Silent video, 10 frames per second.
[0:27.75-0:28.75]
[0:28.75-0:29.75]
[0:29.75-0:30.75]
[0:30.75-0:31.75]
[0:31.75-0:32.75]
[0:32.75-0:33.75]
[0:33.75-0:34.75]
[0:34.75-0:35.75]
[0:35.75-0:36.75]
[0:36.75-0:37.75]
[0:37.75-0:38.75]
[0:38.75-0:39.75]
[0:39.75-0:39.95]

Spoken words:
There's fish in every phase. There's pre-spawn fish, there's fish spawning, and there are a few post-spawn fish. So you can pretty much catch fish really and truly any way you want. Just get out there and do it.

——————————

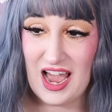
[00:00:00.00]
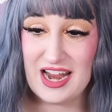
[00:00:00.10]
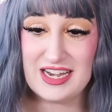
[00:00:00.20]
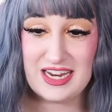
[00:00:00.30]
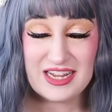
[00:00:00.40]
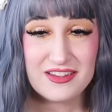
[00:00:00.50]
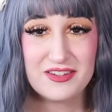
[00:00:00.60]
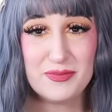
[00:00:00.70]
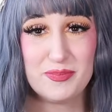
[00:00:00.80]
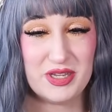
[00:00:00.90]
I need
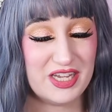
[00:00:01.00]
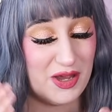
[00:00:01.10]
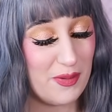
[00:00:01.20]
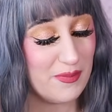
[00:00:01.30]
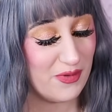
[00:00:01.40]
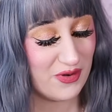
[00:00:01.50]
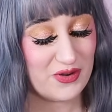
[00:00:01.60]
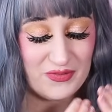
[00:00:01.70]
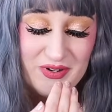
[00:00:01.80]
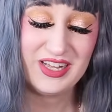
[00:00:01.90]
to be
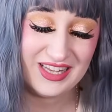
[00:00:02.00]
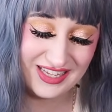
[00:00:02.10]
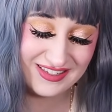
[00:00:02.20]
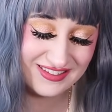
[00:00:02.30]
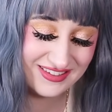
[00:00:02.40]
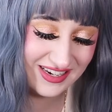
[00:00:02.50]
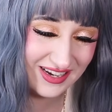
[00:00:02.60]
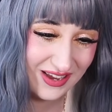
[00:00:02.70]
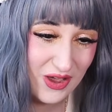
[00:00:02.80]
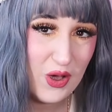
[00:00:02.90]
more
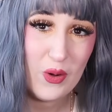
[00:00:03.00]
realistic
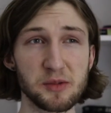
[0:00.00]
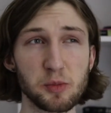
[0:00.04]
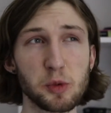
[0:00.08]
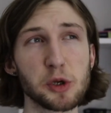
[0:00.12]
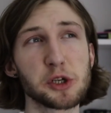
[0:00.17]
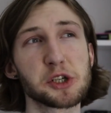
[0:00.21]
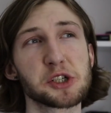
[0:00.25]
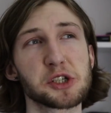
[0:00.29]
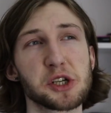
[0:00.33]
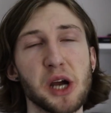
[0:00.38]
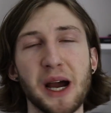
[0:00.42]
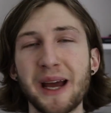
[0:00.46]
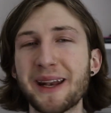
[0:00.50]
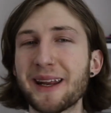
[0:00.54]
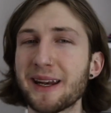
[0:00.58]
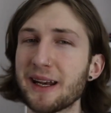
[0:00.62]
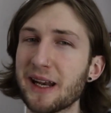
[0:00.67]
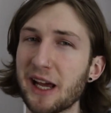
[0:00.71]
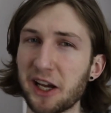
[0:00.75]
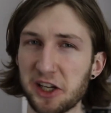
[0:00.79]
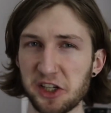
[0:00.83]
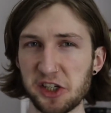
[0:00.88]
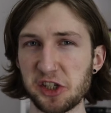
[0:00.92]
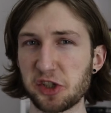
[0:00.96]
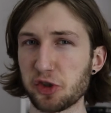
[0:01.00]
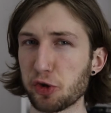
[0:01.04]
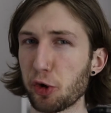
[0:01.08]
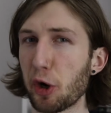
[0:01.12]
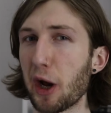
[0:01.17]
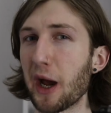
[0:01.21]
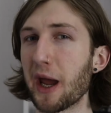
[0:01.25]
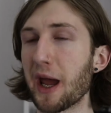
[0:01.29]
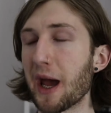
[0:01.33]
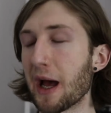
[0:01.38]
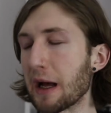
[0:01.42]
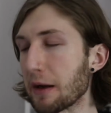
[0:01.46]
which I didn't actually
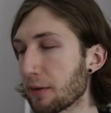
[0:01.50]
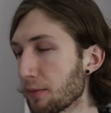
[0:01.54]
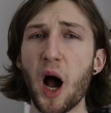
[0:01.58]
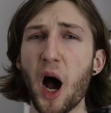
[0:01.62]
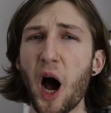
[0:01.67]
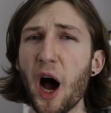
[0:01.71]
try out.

——————————

YOUR TASK =>
Look back at the entries above and repeat, unchanged, every line from the line holding "Silent video, 10 frames per second." through the line holding "[0:39.75-0:39.95]".

RESPONSE TO THIS TASK =>
Silent video, 10 frames per second.
[0:27.75-0:28.75]
[0:28.75-0:29.75]
[0:29.75-0:30.75]
[0:30.75-0:31.75]
[0:31.75-0:32.75]
[0:32.75-0:33.75]
[0:33.75-0:34.75]
[0:34.75-0:35.75]
[0:35.75-0:36.75]
[0:36.75-0:37.75]
[0:37.75-0:38.75]
[0:38.75-0:39.75]
[0:39.75-0:39.95]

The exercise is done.